When faced with contradictory results in truA functional studies, researchers should consider several methodological and biological factors:

• Substrate variation effects:

  • Different tRNA substrates or preparation methods may yield conflicting results

  • Solution: Standardize tRNA preparation protocols and test multiple substrate sources

  • Create detailed comparative tables documenting substrate characteristics across studies

• Assay method discrepancies:

  • Different detection methods have varying sensitivities and limitations

  • Solution: Validate findings using multiple, orthogonal detection techniques

  • Consider direct (sequence-based) versus indirect (activity-based) measurement differences

• Expression system variables:

  • Tag location, purification method, and storage can affect enzyme activity

  • Solution: Systematically test native versus tagged constructs and various buffer conditions

  • Document and compare expression constructs in detail across studies

• Strain background effects:

  • Different S. griseus strains may have variant truA sequences or regulatory networks

  • Solution: Sequence verify the truA gene in study strains and test complementation

  • Consider the genetic background and potential compensatory mechanisms

• Environmental condition variations:

  • Temperature, pH, and growth phase can significantly impact results, especially for S. griseus, which shows temperature-dependent gene expression

  • Solution: Standardize growth conditions and test environmental variables systematically

  • Design factorial experiments to identify interacting variables

Table 4. Framework for reconciling contradictory truA functional data:

What bioinformatic approaches best predict substrate specificity and functional evolution of truA in diverse Streptomyces species?

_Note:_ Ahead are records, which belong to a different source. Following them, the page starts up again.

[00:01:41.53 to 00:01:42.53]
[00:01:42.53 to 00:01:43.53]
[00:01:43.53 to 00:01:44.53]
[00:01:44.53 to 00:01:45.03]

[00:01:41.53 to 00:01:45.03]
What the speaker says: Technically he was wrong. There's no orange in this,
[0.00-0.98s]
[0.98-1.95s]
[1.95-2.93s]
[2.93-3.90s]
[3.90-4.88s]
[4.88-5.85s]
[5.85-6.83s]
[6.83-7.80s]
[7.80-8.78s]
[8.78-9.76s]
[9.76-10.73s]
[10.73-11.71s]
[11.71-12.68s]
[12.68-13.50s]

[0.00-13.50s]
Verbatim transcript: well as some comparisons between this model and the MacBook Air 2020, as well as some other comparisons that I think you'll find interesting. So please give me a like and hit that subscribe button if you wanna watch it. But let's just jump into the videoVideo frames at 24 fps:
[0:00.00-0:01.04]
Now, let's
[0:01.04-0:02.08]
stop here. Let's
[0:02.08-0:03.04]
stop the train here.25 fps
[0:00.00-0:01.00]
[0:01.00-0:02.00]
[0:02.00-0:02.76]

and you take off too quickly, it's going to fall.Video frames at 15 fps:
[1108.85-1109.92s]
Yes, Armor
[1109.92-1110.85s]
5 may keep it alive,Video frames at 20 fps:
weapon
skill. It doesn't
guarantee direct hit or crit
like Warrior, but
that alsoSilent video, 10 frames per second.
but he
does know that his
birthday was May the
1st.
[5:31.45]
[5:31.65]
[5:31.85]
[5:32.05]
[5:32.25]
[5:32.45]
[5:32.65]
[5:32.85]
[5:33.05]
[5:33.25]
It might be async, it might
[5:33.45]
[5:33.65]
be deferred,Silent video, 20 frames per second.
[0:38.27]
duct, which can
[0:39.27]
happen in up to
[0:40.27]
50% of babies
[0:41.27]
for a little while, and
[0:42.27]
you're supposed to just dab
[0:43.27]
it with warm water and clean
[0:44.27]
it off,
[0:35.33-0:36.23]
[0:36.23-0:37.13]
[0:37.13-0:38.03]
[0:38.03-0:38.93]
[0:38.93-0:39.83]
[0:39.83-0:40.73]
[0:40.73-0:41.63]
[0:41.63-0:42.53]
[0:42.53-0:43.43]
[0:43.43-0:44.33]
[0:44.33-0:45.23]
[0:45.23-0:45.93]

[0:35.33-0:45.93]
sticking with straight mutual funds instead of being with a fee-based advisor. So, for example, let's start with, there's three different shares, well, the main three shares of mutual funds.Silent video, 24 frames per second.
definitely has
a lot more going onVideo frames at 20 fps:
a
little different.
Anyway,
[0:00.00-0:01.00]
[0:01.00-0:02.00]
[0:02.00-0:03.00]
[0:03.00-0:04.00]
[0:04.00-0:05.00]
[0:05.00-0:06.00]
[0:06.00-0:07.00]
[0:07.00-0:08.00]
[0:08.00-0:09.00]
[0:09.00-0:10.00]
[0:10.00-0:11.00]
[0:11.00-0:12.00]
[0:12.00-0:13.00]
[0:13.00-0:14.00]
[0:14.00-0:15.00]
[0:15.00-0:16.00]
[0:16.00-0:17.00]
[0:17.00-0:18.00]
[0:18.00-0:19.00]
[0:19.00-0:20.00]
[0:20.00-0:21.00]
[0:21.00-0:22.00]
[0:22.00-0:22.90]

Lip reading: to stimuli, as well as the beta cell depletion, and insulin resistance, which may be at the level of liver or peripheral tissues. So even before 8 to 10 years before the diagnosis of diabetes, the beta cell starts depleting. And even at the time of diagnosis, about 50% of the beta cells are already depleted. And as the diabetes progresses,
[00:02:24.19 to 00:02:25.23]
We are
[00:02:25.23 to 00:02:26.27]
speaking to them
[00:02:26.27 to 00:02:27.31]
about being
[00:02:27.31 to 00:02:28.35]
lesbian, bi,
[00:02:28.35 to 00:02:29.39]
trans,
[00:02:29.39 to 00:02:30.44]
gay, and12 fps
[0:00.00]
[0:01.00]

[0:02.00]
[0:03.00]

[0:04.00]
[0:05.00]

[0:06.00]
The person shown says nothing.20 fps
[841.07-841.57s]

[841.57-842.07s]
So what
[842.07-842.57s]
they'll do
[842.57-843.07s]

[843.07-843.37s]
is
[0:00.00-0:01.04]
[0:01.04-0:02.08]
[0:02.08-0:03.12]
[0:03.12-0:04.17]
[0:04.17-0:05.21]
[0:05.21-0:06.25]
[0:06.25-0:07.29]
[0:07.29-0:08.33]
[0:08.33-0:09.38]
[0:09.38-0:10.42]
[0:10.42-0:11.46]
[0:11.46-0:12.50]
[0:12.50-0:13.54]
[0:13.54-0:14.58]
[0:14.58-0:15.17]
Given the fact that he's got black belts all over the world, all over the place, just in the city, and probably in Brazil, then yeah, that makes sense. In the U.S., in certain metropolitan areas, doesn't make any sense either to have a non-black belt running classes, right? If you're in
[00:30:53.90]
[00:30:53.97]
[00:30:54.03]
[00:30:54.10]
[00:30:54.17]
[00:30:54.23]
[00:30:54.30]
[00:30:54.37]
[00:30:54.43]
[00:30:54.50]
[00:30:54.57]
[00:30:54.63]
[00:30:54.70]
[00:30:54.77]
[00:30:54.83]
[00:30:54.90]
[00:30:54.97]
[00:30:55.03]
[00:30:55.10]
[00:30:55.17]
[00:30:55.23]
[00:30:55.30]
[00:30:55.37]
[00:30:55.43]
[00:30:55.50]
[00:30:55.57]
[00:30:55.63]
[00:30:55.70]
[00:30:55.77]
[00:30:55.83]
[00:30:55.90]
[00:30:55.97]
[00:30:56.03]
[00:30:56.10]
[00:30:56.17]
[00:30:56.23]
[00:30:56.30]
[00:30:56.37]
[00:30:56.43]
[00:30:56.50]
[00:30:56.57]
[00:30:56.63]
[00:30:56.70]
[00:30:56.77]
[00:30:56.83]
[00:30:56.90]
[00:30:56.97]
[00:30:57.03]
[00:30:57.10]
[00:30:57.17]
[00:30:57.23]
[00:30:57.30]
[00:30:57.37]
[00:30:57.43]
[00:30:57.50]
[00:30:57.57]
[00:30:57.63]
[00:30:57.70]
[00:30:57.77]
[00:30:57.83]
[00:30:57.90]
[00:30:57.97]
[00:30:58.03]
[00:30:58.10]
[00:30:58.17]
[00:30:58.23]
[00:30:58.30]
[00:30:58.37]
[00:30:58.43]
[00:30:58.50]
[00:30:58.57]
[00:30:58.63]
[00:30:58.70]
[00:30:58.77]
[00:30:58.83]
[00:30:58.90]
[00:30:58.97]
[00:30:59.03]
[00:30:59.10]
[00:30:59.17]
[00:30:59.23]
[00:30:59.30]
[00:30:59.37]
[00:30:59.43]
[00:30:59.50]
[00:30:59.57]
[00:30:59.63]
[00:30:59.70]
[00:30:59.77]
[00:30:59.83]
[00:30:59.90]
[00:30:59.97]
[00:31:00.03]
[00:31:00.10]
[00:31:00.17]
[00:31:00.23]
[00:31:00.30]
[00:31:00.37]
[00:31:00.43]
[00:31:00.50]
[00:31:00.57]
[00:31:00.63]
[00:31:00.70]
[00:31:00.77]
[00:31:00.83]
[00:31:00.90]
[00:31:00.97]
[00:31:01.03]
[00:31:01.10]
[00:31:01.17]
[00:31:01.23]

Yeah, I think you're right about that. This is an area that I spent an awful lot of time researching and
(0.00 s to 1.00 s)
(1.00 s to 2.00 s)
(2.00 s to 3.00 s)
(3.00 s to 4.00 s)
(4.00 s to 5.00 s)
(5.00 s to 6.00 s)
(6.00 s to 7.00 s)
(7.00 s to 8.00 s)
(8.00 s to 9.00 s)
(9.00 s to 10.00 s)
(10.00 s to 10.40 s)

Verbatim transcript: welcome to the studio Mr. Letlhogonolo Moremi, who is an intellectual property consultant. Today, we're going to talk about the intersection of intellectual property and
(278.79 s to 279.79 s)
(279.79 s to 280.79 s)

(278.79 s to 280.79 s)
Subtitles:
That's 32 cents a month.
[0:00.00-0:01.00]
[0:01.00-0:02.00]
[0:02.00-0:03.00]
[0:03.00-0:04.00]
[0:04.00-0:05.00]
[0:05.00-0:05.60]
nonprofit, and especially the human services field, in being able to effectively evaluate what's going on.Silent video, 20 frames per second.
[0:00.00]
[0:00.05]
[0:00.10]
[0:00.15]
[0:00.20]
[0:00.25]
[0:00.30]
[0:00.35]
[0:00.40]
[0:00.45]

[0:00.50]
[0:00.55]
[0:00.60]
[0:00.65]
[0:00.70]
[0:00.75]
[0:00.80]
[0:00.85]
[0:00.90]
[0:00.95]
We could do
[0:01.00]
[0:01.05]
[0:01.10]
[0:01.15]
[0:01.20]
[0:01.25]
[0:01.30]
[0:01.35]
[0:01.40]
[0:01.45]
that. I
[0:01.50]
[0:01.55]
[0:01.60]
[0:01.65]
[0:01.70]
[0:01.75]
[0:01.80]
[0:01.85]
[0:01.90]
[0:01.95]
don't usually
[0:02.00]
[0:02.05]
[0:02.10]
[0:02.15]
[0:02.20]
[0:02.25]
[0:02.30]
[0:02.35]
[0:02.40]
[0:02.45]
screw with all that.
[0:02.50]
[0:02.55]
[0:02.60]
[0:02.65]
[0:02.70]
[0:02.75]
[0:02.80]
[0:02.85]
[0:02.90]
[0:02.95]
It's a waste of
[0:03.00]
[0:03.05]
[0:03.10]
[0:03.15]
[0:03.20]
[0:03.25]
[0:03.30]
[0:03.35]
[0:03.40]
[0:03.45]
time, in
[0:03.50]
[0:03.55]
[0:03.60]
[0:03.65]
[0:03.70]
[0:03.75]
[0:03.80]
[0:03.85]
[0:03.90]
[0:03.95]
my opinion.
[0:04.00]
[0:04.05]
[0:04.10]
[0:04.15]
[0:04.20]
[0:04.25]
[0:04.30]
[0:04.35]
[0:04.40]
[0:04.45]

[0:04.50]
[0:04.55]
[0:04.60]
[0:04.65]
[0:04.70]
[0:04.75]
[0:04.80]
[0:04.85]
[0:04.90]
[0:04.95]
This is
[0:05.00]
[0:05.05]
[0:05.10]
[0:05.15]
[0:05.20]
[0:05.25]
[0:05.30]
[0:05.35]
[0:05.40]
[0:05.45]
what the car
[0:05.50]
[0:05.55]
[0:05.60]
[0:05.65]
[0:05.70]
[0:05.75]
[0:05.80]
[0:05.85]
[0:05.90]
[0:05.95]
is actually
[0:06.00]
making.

Advanced bioinformatic approaches for analyzing truA across Streptomyces species should integrate multiple computational strategies:

• Sequence-based comparative analysis:

  • Multiple sequence alignment of truA from diverse Streptomyces species

  • Identification of conserved catalytic residues versus variable substrate-binding regions

  • Detection of positive selection signatures using dN/dS ratio analysis in substrate recognition regions

• Structural bioinformatics:

  • Homology modeling based on known structures such as T. thermophilus TruA

  • Molecular docking simulations with tRNA substrates to predict specificity determinants

  • Molecular dynamics simulations to assess flexibility of tRNA-binding cleft across temperature ranges

• Genomic context analysis:

  • Examination of truA genomic neighborhood conservation across Streptomyces

  • Correlation with tRNA gene repertoires and modification patterns

  • Association with secondary metabolite BGCs to detect potential co-evolutionary patterns

• Substrate prediction algorithms:

  • Development of machine learning models trained on known pseudouridylation sites

  • Integration of tRNA structural features, sequence motifs, and species-specific patterns

  • Validation through comparative transcriptomics of pseudouridylation patterns

• Evolutionary trajectory mapping:

  • Ancestral sequence reconstruction to trace truA functional evolution

  • Correlation with Streptomyces phylogeny and ecological adaptations

  • Identification of horizontal gene transfer events that might have influenced truA evolution

These bioinformatic approaches should be validated through targeted experimental testing, creating an iterative workflow between computational prediction and laboratory validation to build increasingly accurate models of truA function and evolution across the Streptomyces genus.